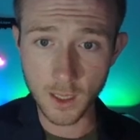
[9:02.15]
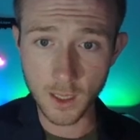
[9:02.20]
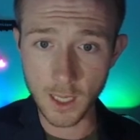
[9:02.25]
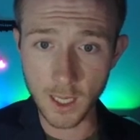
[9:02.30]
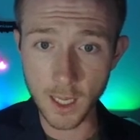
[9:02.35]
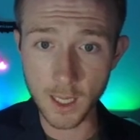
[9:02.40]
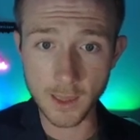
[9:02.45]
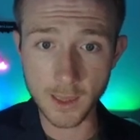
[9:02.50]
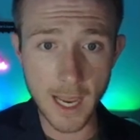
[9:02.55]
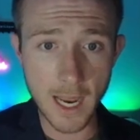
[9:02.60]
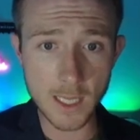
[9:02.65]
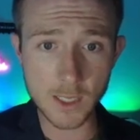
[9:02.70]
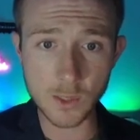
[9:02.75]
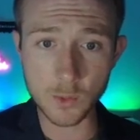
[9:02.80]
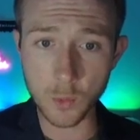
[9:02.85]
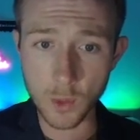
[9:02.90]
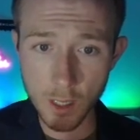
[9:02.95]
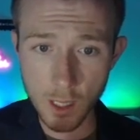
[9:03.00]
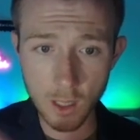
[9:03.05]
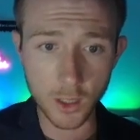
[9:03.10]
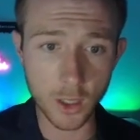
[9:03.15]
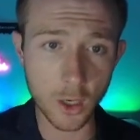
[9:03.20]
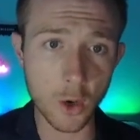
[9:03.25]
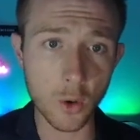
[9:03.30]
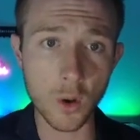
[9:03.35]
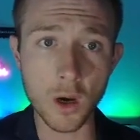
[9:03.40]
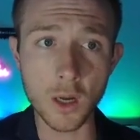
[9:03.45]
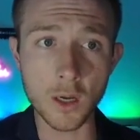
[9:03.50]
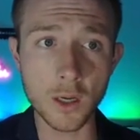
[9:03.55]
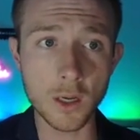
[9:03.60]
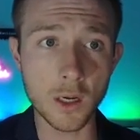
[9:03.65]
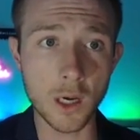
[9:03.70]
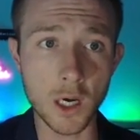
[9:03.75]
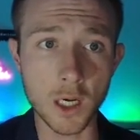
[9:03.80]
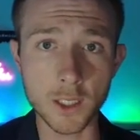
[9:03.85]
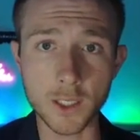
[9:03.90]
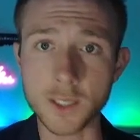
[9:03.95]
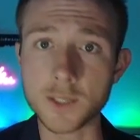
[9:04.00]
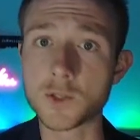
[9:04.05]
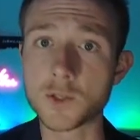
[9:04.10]
Last one, I'll go
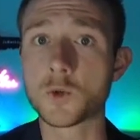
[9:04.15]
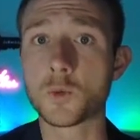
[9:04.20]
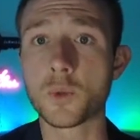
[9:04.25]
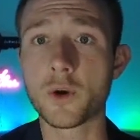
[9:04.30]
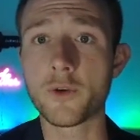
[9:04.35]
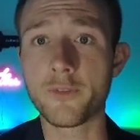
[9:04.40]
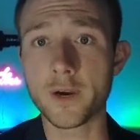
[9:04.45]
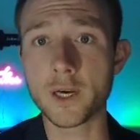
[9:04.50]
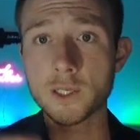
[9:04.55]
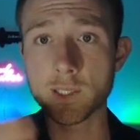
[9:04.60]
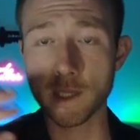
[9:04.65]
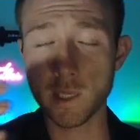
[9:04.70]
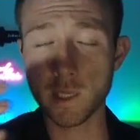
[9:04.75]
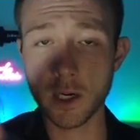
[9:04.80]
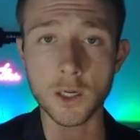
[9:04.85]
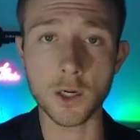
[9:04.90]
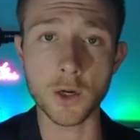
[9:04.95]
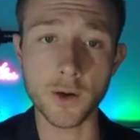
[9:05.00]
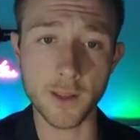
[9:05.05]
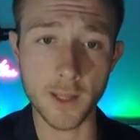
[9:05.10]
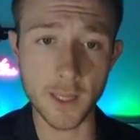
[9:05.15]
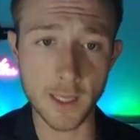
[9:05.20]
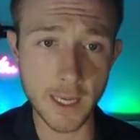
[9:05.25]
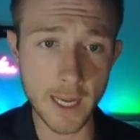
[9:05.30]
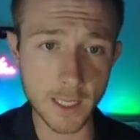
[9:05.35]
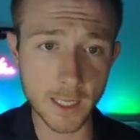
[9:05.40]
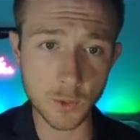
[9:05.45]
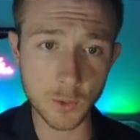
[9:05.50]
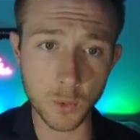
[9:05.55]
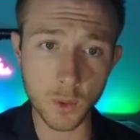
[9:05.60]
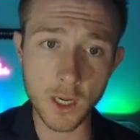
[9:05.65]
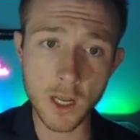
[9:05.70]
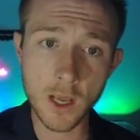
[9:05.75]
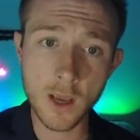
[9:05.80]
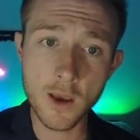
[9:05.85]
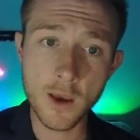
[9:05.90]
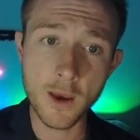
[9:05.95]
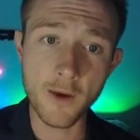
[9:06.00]
on Consumer Affairs, and then I'll go to the next one.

◆ TASK INSTRUCTIONS ◆
Please ensure that the data above is repeated exactly, with no pictures in the copy.

◆ EXERCISE RESPONSE ◆
[9:02.15]
[9:02.20]
[9:02.25]
[9:02.30]
[9:02.35]
[9:02.40]
[9:02.45]
[9:02.50]
[9:02.55]
[9:02.60]
[9:02.65]
[9:02.70]
[9:02.75]
[9:02.80]
[9:02.85]
[9:02.90]
[9:02.95]
[9:03.00]
[9:03.05]
[9:03.10]
[9:03.15]
[9:03.20]
[9:03.25]
[9:03.30]
[9:03.35]
[9:03.40]
[9:03.45]
[9:03.50]
[9:03.55]
[9:03.60]
[9:03.65]
[9:03.70]
[9:03.75]
[9:03.80]
[9:03.85]
[9:03.90]
[9:03.95]
[9:04.00]
[9:04.05]
[9:04.10]
Last one, I'll go
[9:04.15]
[9:04.20]
[9:04.25]
[9:04.30]
[9:04.35]
[9:04.40]
[9:04.45]
[9:04.50]
[9:04.55]
[9:04.60]
[9:04.65]
[9:04.70]
[9:04.75]
[9:04.80]
[9:04.85]
[9:04.90]
[9:04.95]
[9:05.00]
[9:05.05]
[9:05.10]
[9:05.15]
[9:05.20]
[9:05.25]
[9:05.30]
[9:05.35]
[9:05.40]
[9:05.45]
[9:05.50]
[9:05.55]
[9:05.60]
[9:05.65]
[9:05.70]
[9:05.75]
[9:05.80]
[9:05.85]
[9:05.90]
[9:05.95]
[9:06.00]
on Consumer Affairs, and then I'll go to the next one.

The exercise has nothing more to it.